Forensic Linguistics
Solving crimes with
linguistics sounds sort of crazy, doesn't it? But wait, that's what my
alter-ego's first mystery revolves around! Tace Baker's Speaking of Murder came out from Barking
Rain Press on September 18. It features a Quaker linguistics professor
who...well, let's just quote her web site:
"The
murder of a talented student at a small New England college thrusts linguistics
professor Lauren Rousseau into the search for the killer. Lauren is a
determined Quaker with an ear for accents. Her investigation exposes small town
intrigues, academic blackmail and a clandestine drug cartel that now has its
sights set on her."
A New Yorker article from a
couple of months ago called “Words on Trial” described the current state of
forensic linguistics. I knew about the field from prior research, but it was
cool to be reminded of how linguists can solve crimes by analyzing consistent
patterns in text messages, voice mail message, or written notes.

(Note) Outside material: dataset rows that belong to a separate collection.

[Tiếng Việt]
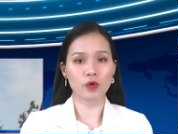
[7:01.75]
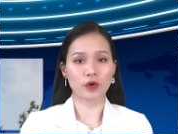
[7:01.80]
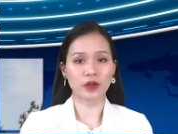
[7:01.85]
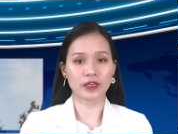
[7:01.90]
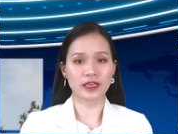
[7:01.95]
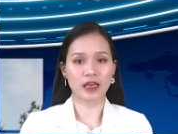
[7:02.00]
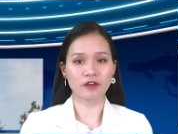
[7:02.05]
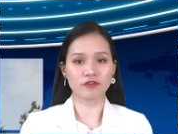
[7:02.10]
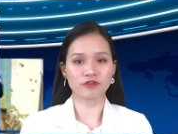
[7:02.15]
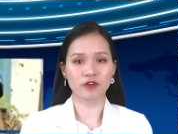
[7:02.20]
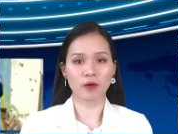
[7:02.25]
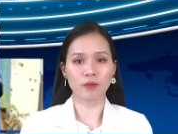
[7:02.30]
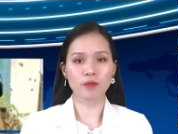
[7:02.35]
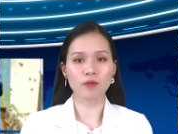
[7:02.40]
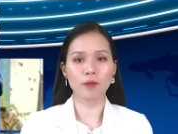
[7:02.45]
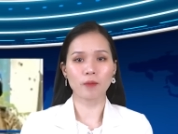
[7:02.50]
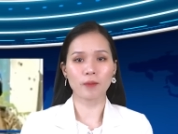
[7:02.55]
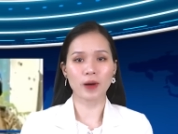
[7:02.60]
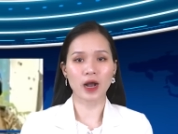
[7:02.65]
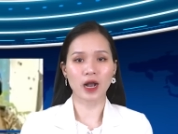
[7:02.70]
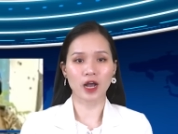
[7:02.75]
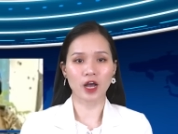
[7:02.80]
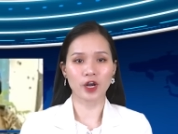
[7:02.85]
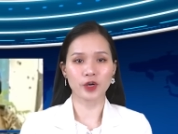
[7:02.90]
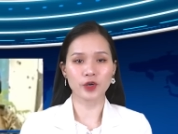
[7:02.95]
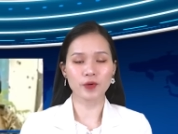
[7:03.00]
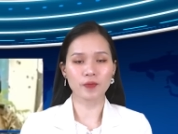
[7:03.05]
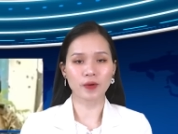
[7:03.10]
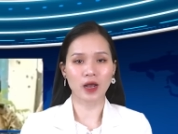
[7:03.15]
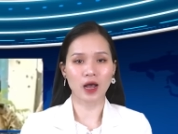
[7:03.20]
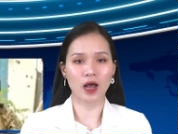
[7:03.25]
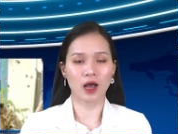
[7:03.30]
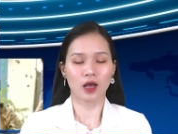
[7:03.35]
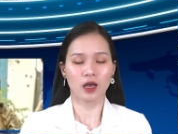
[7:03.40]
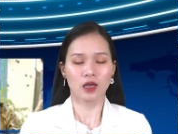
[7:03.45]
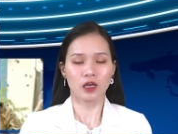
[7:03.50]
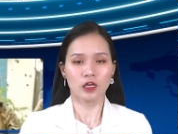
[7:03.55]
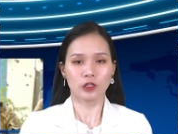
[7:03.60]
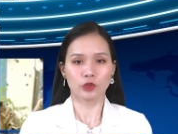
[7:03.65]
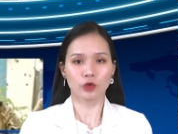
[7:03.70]
cuộc giải phóng Makarivka
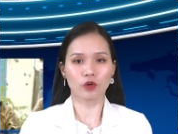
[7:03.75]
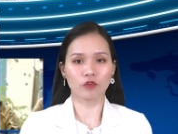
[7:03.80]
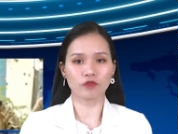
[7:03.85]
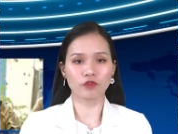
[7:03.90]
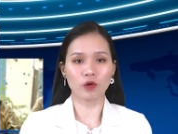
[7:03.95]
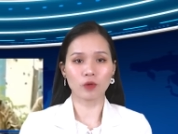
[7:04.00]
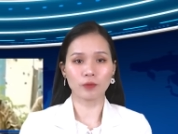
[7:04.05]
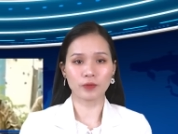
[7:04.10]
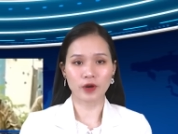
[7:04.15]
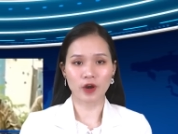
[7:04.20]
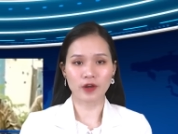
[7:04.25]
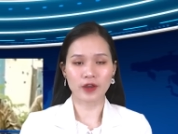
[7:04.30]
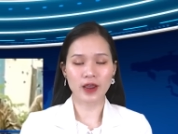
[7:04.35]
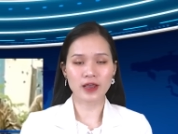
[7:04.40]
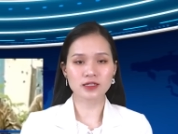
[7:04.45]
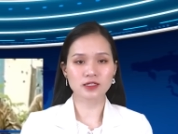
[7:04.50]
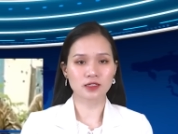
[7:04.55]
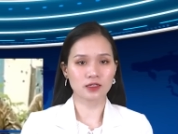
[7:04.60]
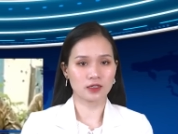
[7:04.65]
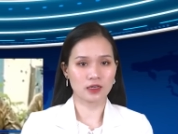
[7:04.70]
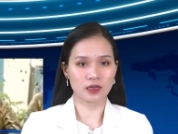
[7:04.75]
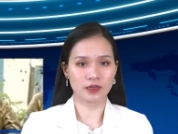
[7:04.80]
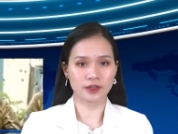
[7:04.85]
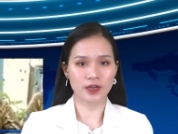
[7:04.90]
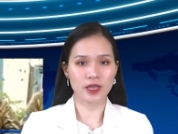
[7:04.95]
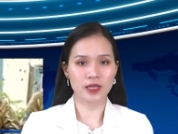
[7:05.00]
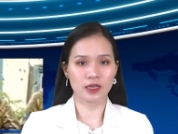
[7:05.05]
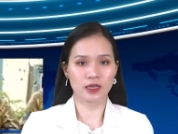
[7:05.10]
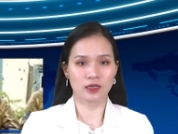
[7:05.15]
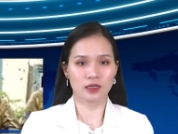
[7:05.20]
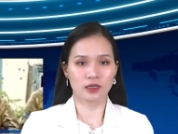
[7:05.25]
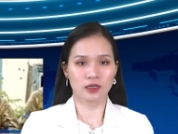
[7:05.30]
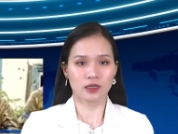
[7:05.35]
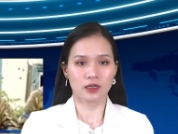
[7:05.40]
thuộc vùng Donetsk gần đây.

For example, the article describes how Professor Robert Leonard matched certain elements in the emails of an accused murderer with the text scrawled on the wall at the murder scene. Things like using "U" for "you," which is commonly seen in text messages but not in emails, and misplaced apostrophes in words like "doesnt'" and "cant'." This case had no physical evidence, and the accused was condemned to three life terms in prison based on the forensic linguistic evidence.
The article gave me more than one idea
for Book Three in Tace Baker's Speaking of Mystery series. In Speaking of Murder, Lauren Rousseau uses
spoken accents, both domestic and foreign, to identify and eliminate suspects.
But she's fully capable of doing text analysis or of determining, as Leonard
did, that the suspect used contractions only in negative statement ("I
can't") but not in positive ones ("I am"), evidence that
resulted in conviction.
Have you read mysteries solved by a
linguist or investigator with linguistic prowess? Or heard of crimes with
language-related evidence?
Comments
Carole Shmurak
in 2012 I wrote my first mystery novel called "Poetic Justice" in which
a computer program is used to determine the author of several mysterious
books and manuscripts. (in 2012 I was unaware that Carolyn Heilbrun,
writing under the pseudonym Amanda Cross, also wrote a mystery called
"Poetic Justice" which has no forensic linguistics, but which does have
a first-hand, insiders view of the Columbia student riots of April 1968).
I'm a computational linguist by training, so this plot device came rather naturally.
and I guess forensic linguistics was very much in the air in 2012
or great minds think alike.
since you posted this, J.K.Rowling published under a psuedonym, and forensic
linguistics were part of the evidence used to uncover this, (although some
smelled a publicity stunt) - see article "How Computer Analysis Uncovered J. K. Rowling's Secret Novel" from the ACM (Association for Computing Machinery).